Waves of tiredness passed through me, and I descended a few feet. Grabbing hands stretched towards me, but I willed myself to rise higher because I was so afraid of falling on the people. I did manage for a little to float horizontally away from the crowd; but, when I next looked down, they were all below me again. I was so exhausted I knew I could not stay above them much longer. Soon I’d be down amongst them. I felt I was gradually losing consciousness and tried to signal with one hand that I was coming down.
I could hear Father’s voice shouting, ‘Make way!’ and, as I sailed down, although my eyes were closed, I could feel the crowd had opened and there was a clearing below me.
I came down amongst the people. Although we were out of doors the air was stuffy and sickening. When I opened my eyes, all I could see was feet and cloth-encased legs. Then the shouting started again, and the feet and legs commenced to sway and jostle, and there were angry exclamations and cries of pain. The space around me began to close. The people from behind pushed and shoved and the feet came nearer. Suddenly I saw a man with a ginger moustache staring at me with a terrified expression on his face. I tried to smile at him because I felt he needed pity, poor man – and I’d seen him before. But in a moment he was pushed to the ground, the advancing crowd falling over his body. I tried to leave the ground, and caught at Rosa’s skirt. Poor thing! she was standing there screaming, with her hands over her face. They must have seen the white of my dress because a cry of ‘There she is!’ from many voices, sounding like one great voice, poured into my ears. As they pressed forward, Rosa lost her balance and, still screaming, fell across me. I thought I could distinguish Father’s voice as he tried to keep them back, but still they pressed forward, the ones in front unable to help themselves.
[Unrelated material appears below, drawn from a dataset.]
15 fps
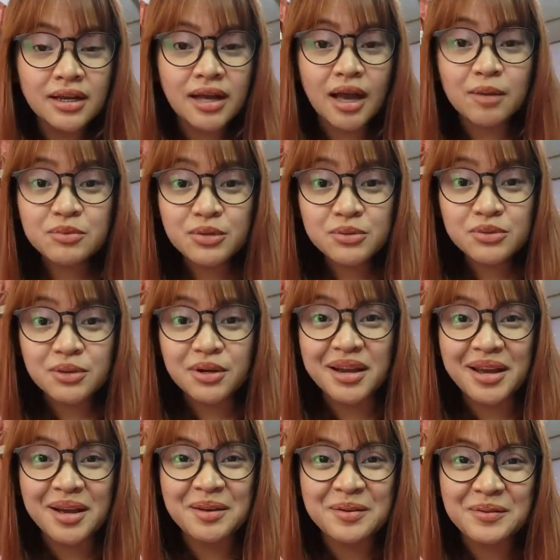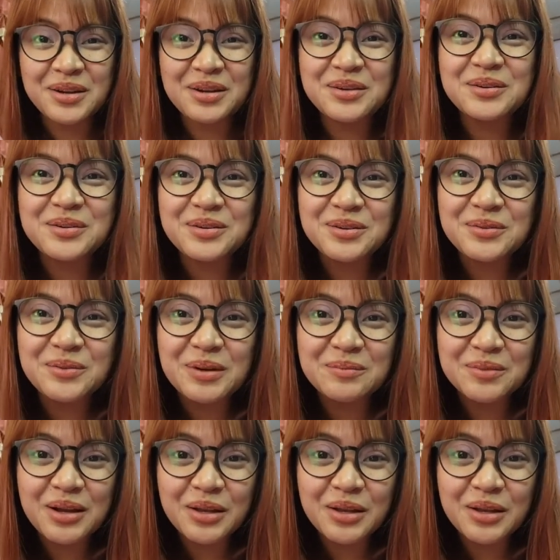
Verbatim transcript: I'm so sorry, ah, pero yung web,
I managed to turn my face to one side, but I was pinned down by Rosa’s body and couldn’t free my hands to protect my face.
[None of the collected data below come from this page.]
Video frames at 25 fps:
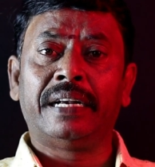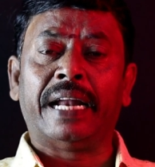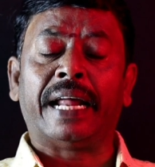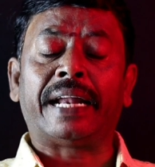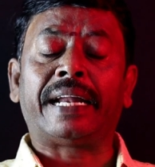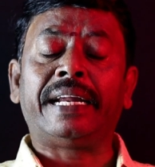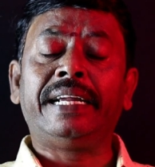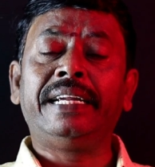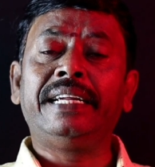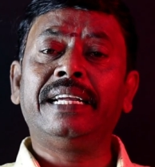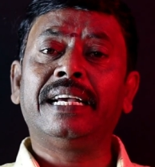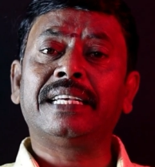
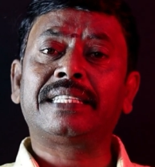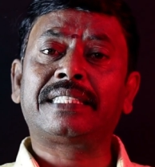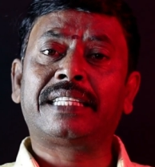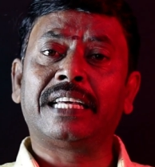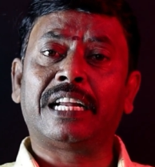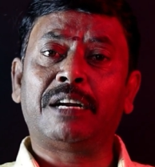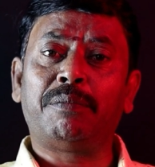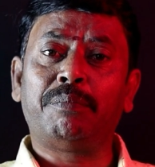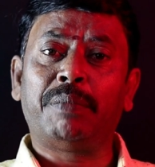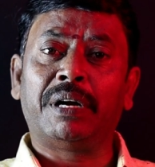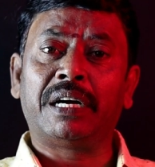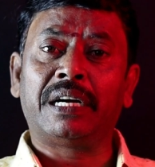நிறைய
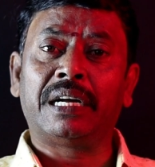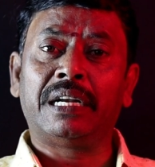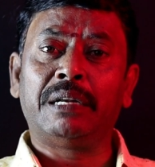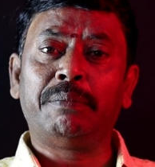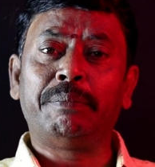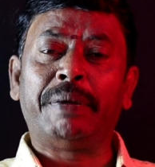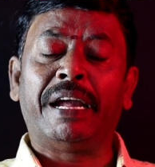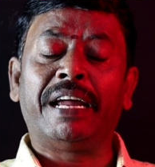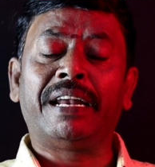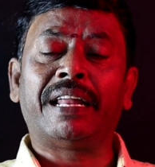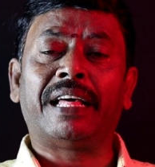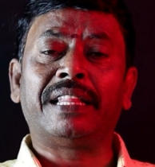சிரமங்கள்
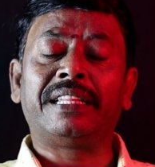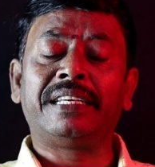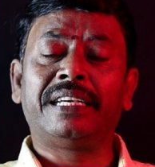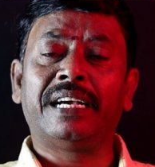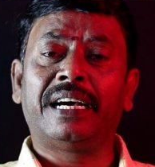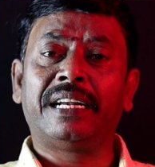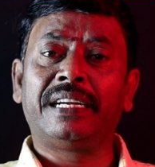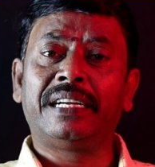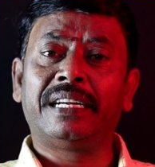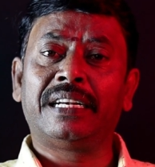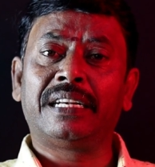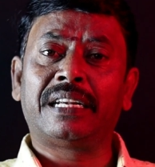மேல்
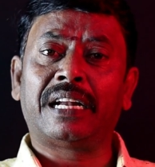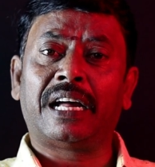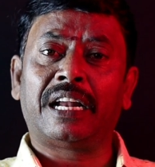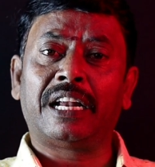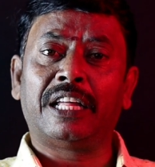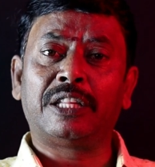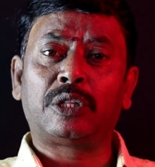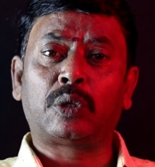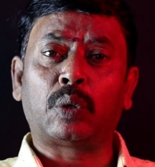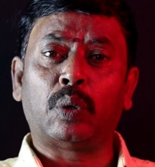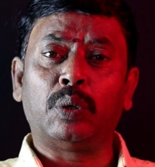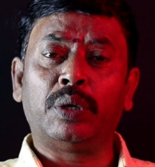
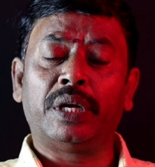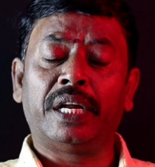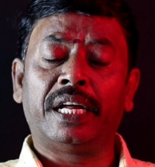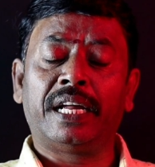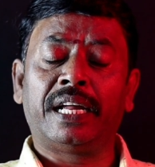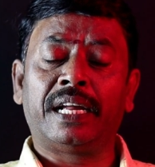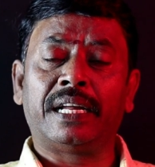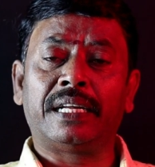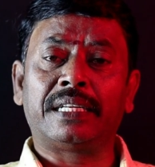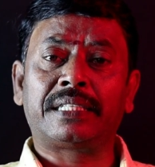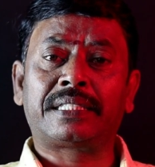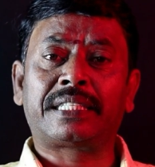அதிகாரிகள்னால
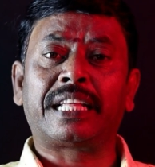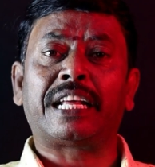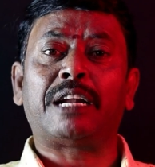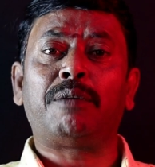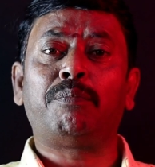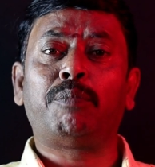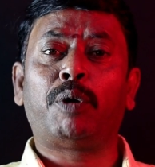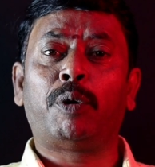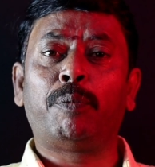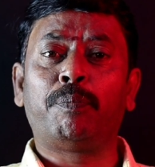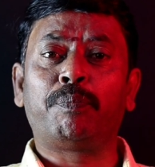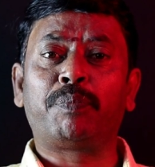தொல்லை
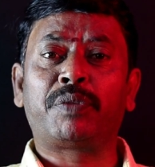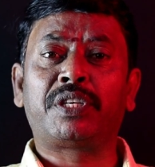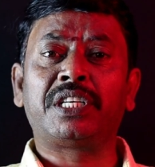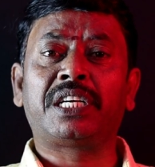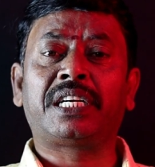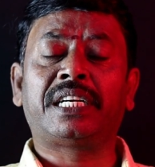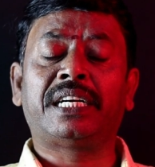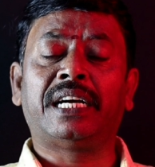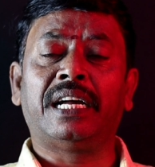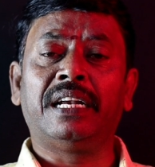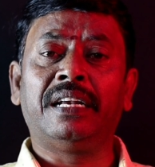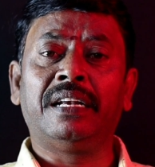சிரமம்
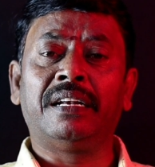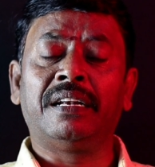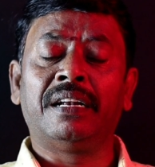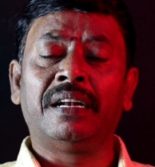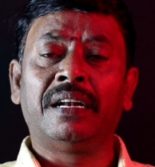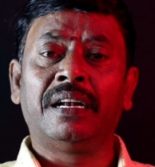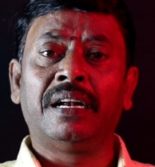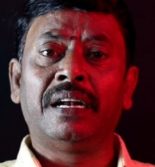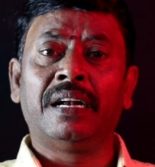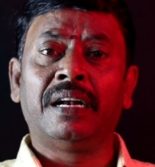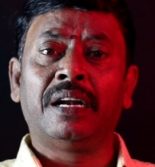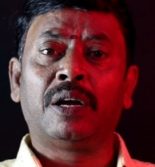சிக்கல்
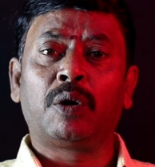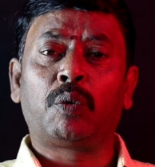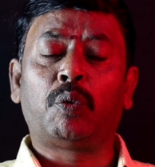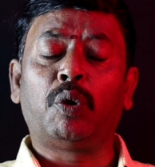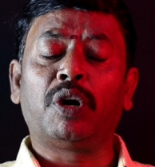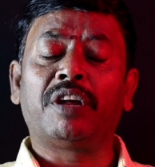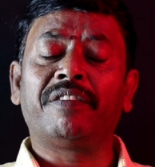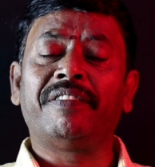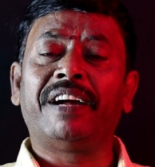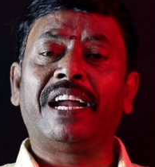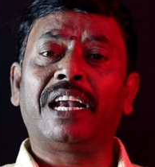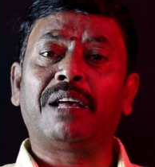
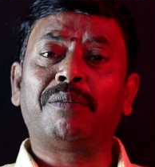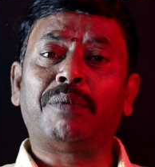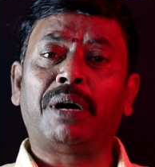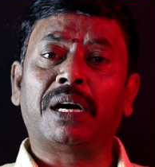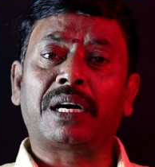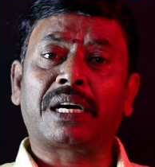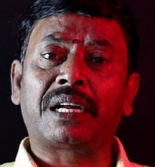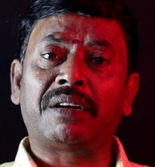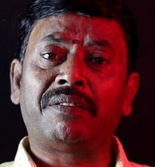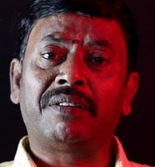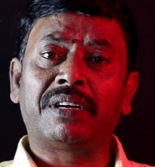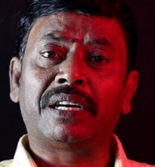கூட வேலை
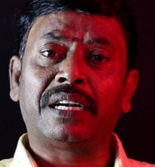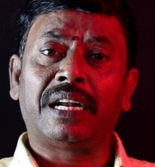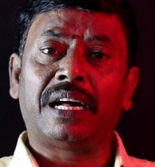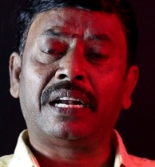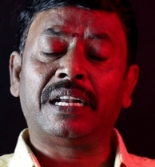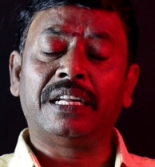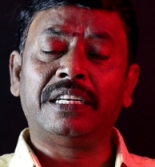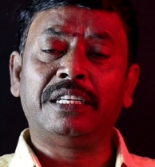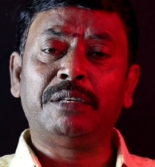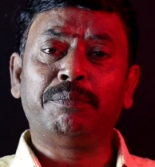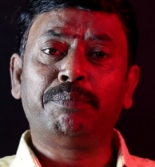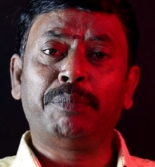
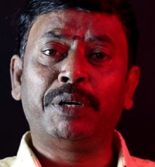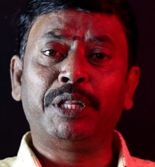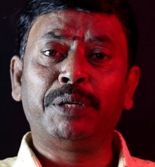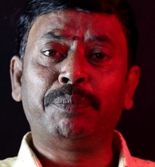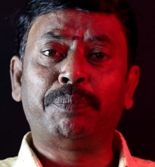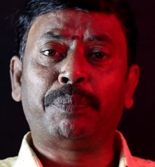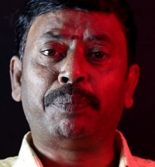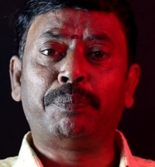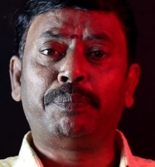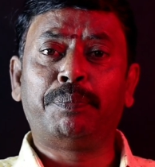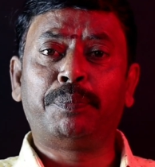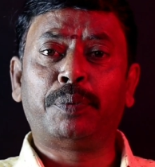பார்க்குறவங்கனால நிம்மதி
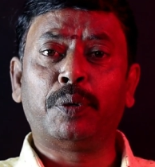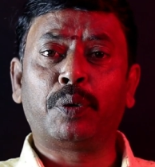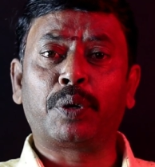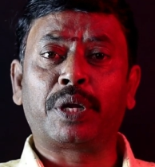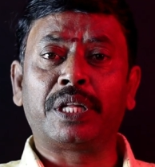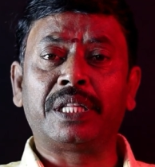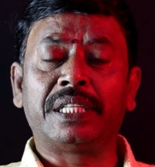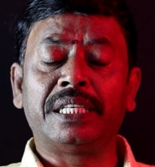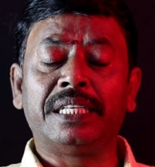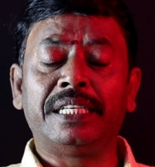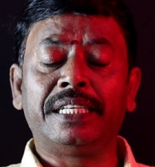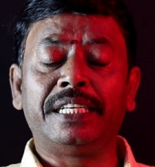
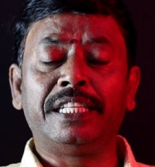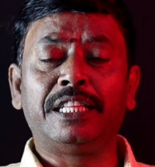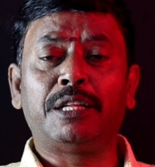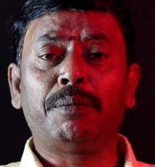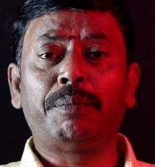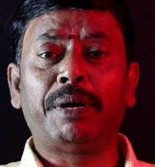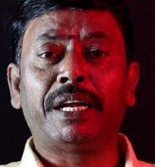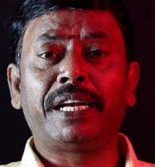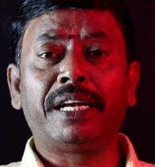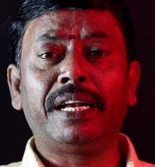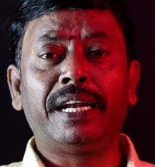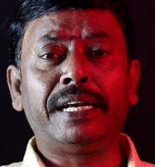போகிறது இந்த
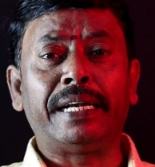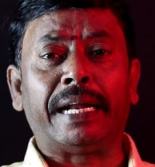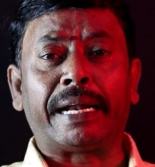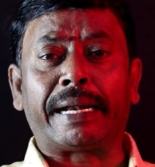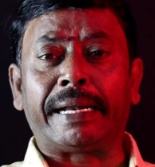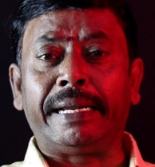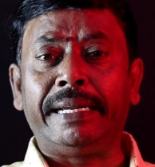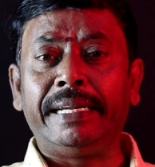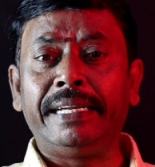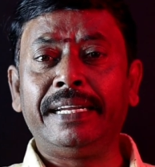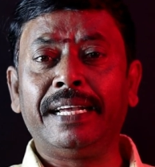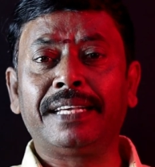மாதிரிலாம்
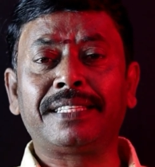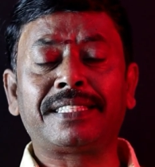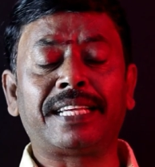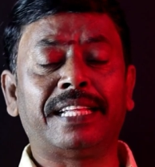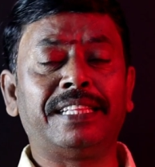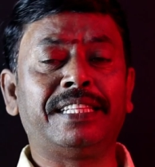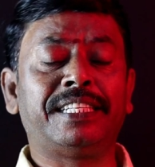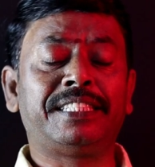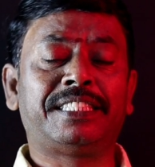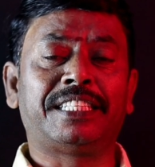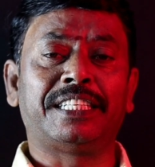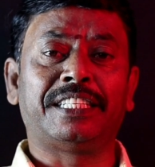நிறைய
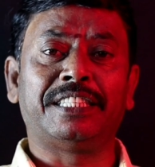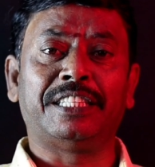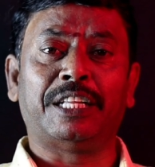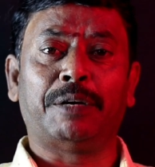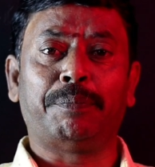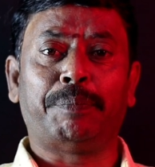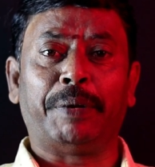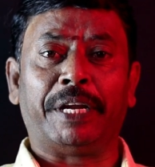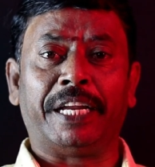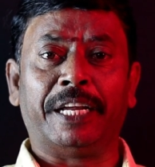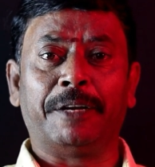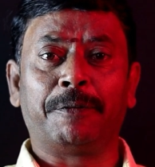
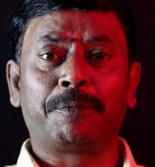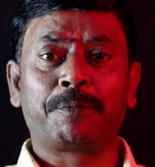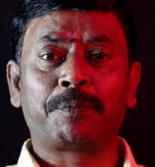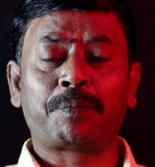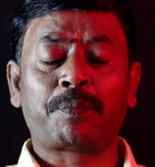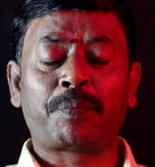சந்திச்சிருந்துருப்பீங்க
The terrible feet came, and no air at all could reach me. I could still hear Rosa screaming as they trampled and fell on me, and there was the indescribable pain. Then I could feel nothing. I simply thought, ‘This is it; this is how one dies.’ Rosa had ceased to scream, and for the first time in my life I was not afraid.
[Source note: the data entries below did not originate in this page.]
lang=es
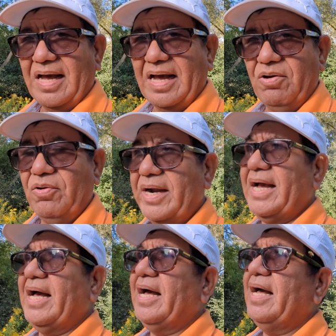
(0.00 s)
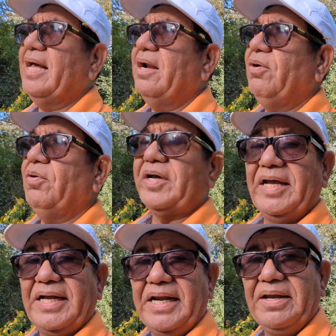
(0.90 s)
ahora lo que
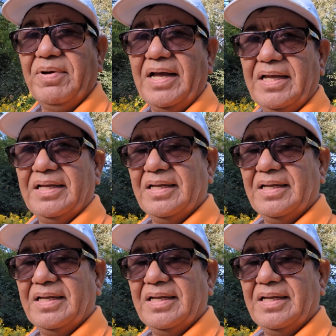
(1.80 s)
escriba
The following newspaper report – one among many that appeared at the time – refers to the incident described at the end of this book:
The inquest was held today on the three people recently trampled to death by a crowd on Clapham Common. The victims were Alice Rowlands and Rosa Fisher, both of Battersea, and a man so far unidentified.
From the evidence, it appears that Alice Rowlands pretended to be able to levitate herself and the accident occurred when a crowd watching a performance of the trick got out of control. The girl appeared on the Common dressed as a bride, and several witnesses insisted that she had raised herself to a considerable height above the ground.
The police stated that they had been unable to obtain any information from the girl’s father, who had been seriously ill since witnessing the occurrence.